▶ _GOAL OF THE EXERCISE_
Would you please retype, exactly, the lines of the listing below between the line with "(1766.35 s)" and the line with "(1768.75 s)", inclusive?

▶ _GIVEN DATA_
==================================================

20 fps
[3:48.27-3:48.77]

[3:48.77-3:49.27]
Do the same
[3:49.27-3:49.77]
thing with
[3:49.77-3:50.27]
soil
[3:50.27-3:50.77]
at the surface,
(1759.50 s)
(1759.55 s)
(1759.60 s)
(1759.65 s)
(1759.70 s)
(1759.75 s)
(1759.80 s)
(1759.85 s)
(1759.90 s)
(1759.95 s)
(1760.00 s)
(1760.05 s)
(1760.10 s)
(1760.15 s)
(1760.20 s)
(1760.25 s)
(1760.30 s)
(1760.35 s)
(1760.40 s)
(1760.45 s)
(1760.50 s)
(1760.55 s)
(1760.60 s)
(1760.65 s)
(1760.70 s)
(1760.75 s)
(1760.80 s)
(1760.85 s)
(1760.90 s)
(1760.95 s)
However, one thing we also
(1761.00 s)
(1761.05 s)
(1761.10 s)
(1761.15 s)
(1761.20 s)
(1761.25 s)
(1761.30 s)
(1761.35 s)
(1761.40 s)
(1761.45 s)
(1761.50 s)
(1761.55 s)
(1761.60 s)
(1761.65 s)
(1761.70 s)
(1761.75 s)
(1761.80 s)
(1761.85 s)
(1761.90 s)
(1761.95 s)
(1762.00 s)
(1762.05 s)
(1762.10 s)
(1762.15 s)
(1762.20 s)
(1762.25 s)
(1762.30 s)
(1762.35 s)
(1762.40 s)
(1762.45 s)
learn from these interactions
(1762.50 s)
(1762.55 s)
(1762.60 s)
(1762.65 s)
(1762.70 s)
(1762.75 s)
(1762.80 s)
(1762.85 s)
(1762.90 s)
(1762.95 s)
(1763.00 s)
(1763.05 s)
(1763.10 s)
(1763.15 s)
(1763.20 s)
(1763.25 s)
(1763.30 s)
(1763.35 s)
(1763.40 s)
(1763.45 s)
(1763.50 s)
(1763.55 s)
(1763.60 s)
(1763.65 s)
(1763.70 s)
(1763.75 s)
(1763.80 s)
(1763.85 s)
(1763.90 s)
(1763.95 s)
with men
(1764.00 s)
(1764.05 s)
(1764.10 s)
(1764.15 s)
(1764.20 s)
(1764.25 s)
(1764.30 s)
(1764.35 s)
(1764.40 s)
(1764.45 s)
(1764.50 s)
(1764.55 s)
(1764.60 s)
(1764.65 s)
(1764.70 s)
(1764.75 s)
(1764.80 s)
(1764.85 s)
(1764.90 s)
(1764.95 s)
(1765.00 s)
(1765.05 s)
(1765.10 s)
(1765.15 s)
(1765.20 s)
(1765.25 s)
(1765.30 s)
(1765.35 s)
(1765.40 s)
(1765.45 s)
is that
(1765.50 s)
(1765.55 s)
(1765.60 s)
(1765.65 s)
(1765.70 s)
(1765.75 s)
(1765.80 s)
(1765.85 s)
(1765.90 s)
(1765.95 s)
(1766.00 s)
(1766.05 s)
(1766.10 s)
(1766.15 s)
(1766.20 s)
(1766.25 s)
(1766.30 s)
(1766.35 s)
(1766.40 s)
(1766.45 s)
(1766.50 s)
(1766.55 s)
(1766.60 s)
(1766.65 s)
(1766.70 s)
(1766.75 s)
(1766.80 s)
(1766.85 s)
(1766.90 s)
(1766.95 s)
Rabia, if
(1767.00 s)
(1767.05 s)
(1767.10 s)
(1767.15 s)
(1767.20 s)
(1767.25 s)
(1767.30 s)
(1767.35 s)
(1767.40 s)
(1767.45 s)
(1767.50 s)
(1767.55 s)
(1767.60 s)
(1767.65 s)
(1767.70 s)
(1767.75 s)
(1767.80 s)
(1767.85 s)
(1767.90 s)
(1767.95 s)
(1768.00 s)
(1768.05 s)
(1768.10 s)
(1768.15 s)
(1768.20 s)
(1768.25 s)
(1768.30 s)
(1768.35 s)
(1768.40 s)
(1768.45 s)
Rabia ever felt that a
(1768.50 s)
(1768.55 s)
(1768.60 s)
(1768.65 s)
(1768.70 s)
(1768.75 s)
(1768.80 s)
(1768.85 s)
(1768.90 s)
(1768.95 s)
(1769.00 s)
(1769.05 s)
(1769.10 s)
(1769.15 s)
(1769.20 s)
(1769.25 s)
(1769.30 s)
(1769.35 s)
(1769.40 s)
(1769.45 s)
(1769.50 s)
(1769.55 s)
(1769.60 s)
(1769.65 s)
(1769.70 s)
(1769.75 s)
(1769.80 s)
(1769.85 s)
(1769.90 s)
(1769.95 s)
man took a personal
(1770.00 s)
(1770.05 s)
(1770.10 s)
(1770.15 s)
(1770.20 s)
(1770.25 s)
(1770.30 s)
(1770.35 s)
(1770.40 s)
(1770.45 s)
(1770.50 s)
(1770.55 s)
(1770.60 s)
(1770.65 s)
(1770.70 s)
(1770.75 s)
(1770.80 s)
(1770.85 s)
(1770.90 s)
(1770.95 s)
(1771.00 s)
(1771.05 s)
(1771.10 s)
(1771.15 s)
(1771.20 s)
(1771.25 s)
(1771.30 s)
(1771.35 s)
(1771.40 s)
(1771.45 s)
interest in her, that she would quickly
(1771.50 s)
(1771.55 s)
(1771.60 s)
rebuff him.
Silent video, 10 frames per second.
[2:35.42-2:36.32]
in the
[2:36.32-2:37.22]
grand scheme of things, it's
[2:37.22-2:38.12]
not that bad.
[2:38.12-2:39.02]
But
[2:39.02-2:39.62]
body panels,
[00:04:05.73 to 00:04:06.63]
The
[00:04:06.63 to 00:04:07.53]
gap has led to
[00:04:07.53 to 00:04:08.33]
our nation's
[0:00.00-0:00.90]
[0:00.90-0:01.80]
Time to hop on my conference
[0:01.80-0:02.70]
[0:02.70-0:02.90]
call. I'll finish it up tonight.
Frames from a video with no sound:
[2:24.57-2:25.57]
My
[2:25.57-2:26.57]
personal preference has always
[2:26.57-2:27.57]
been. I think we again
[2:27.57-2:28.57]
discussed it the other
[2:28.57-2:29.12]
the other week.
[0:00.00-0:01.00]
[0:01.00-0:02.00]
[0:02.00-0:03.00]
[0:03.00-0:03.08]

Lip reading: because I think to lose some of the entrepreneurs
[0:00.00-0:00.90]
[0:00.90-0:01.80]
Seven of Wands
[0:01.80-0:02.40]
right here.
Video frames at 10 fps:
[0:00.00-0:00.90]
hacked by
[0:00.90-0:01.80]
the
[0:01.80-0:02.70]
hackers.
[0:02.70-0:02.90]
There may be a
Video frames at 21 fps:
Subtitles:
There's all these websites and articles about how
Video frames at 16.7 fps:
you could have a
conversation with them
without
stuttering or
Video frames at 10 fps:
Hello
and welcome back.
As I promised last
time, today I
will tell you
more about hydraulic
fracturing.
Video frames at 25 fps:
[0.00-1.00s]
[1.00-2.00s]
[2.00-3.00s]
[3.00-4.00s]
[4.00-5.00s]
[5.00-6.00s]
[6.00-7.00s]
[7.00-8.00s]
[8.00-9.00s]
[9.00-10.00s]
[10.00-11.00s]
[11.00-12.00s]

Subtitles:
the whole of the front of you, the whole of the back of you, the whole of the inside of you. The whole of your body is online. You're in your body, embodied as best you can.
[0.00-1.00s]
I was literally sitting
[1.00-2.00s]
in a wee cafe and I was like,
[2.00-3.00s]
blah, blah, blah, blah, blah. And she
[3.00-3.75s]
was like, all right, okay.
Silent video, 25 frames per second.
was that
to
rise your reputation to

==================================================

▶ _OUTPUT BELOW_
(1766.35 s)
(1766.40 s)
(1766.45 s)
(1766.50 s)
(1766.55 s)
(1766.60 s)
(1766.65 s)
(1766.70 s)
(1766.75 s)
(1766.80 s)
(1766.85 s)
(1766.90 s)
(1766.95 s)
Rabia, if
(1767.00 s)
(1767.05 s)
(1767.10 s)
(1767.15 s)
(1767.20 s)
(1767.25 s)
(1767.30 s)
(1767.35 s)
(1767.40 s)
(1767.45 s)
(1767.50 s)
(1767.55 s)
(1767.60 s)
(1767.65 s)
(1767.70 s)
(1767.75 s)
(1767.80 s)
(1767.85 s)
(1767.90 s)
(1767.95 s)
(1768.00 s)
(1768.05 s)
(1768.10 s)
(1768.15 s)
(1768.20 s)
(1768.25 s)
(1768.30 s)
(1768.35 s)
(1768.40 s)
(1768.45 s)
Rabia ever felt that a
(1768.50 s)
(1768.55 s)
(1768.60 s)
(1768.65 s)
(1768.70 s)
(1768.75 s)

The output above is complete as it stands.